Comparison of LEO Satellite Moisture Retrieval Derived Total Precipitable Water to GPS Network over Alaska

- Indicates paper has been withdrawn from meeting
- Indicates an Award Winner
Monday, 5 January 2015
Richard Dworak, CIMSS/Univ. of Wisconsin, Madison, WI; and R. Petersen

An insufficient surface based observation network of radiosonde moisture soundings exists over Alaska to provide sufficient information for National Weather Service (NWS) office forecasters and model data assimilation to adequately forecast precipitation events and types. This observation void complicates weather forecasts, not only in longer-range model accuracy but in shorter-term nearcasting situations. Nearcasting is especially important over Alaska during the summer season when convection occurs, potentially igniting forest fires. To fill the gaps, moisture retrievals from Low Earth Orbiting (LEO) satellite sounders can be utilized.
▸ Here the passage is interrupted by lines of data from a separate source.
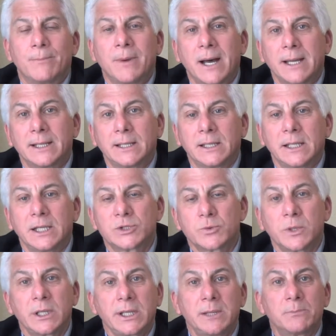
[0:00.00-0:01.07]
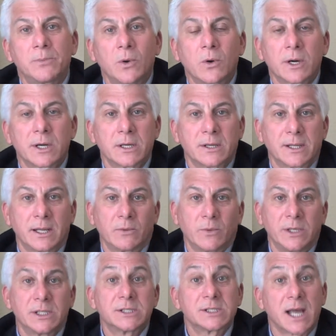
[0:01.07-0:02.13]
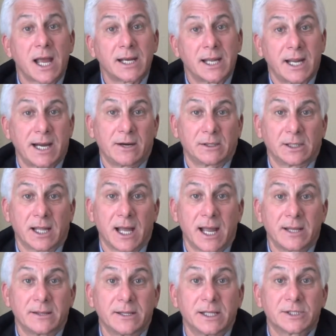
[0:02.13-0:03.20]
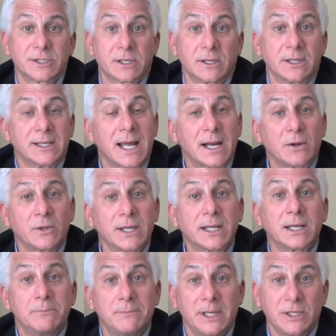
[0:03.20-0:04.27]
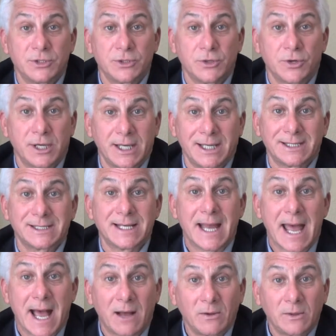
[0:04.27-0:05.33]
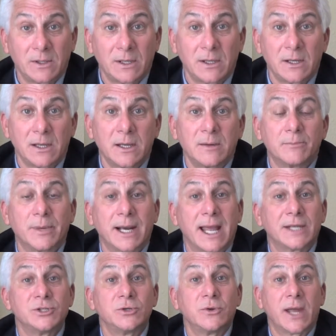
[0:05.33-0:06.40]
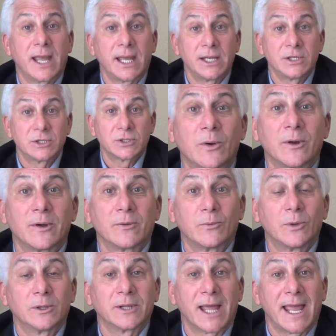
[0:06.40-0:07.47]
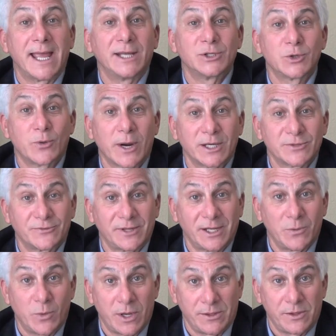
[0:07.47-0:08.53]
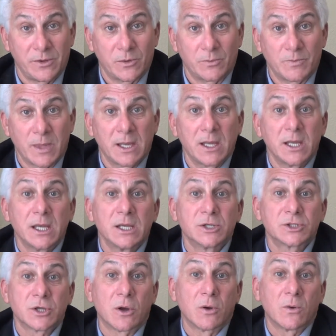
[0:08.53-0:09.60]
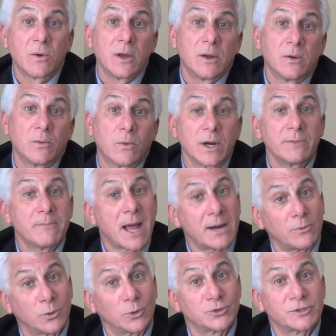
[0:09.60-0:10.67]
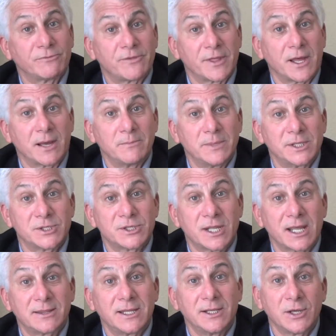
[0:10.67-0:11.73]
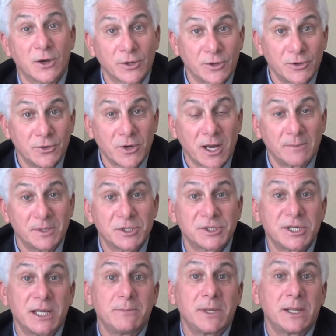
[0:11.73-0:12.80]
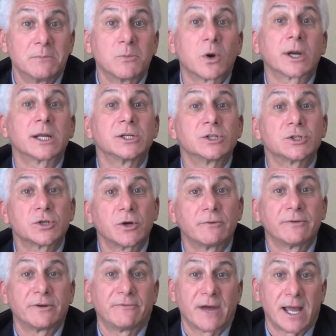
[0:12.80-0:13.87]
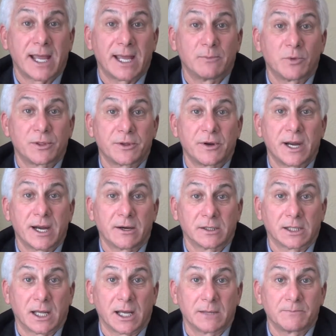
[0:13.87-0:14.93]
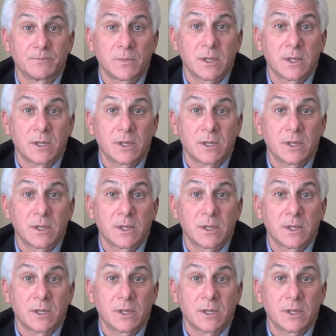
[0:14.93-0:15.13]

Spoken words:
But it's really important that we design a hairline that's not only going to meet your needs now, but as you age, will age gracefully with you. So one of my rules of thumb is that the younger you come to see me, the more conservative I am with your hairline.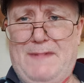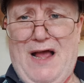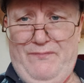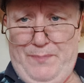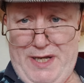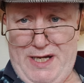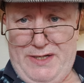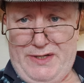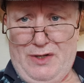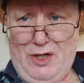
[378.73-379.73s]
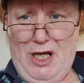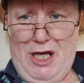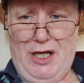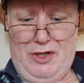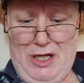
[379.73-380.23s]
have peace and,
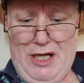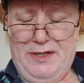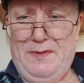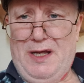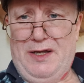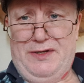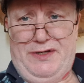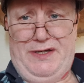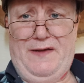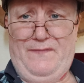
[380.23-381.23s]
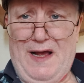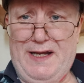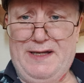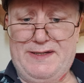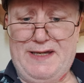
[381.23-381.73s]
and, and, and see if I
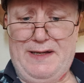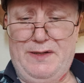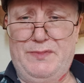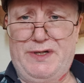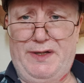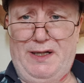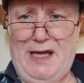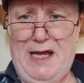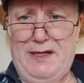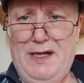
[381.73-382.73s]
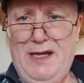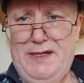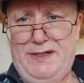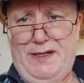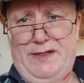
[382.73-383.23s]
can send them to the light,
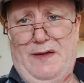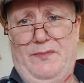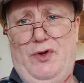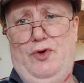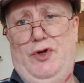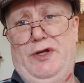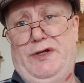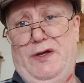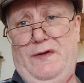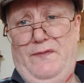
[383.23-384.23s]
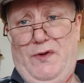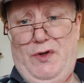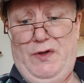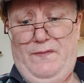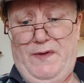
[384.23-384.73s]
seeing as I'm known as Earth,
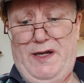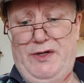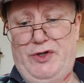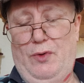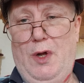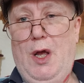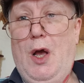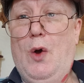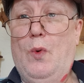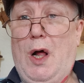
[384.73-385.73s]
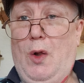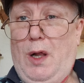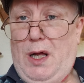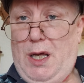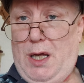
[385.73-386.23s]
Earth Angel.
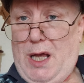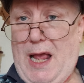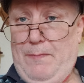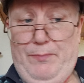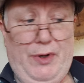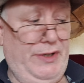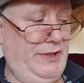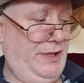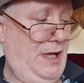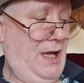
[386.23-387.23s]
Well, uh, Empress,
The University of Wisconsin NearCasting System is designed to monitor and predict pre-storm environments in which convection is likely to occur over the next 1-9 hours. The hourly-updated system is exceptionally data-driven and is highly dependent on accurate measurements of atmospheric moisture content. NearCasting System utilizes moisture retrievals provided by satellite soundings.

The main focus of this research is to utilize the GPS Network over Alaska to determine the accuracy of high resolution Satellite sounding retrievals from polar orbiting AIRS, CrIS and IASI derived from standard products available from NASA (AIRS version-6), NOAA (IASI and CrMSS) and EUMETSAT (IASI), also from the University of Wisconsin Dual-Regression technique. The GPS moisture retrieval produces accurate (< 1 mm) total atmospheric column moisture; however detailed sounding structures are not possible, so Total Precipitable Water (TPW) will be the measure to gauge accuracy of polar orbiting satellite moisture retrievals

Results from this study will focus on the Alaskan warm season and will show that the standard products are more accurate than the Dual Regression, with a dry bias common in all retrievals. It is observed that this is related to differences between the surface pressure measured at the GPS sites and that used for the satellite retrievals, with GPS tending to have higher surface pressure observations. Finally, a study of the influences of cloud coverage based on satellite cloud fraction is done to determine the bias corrections in situations where partial cloudiness occurs.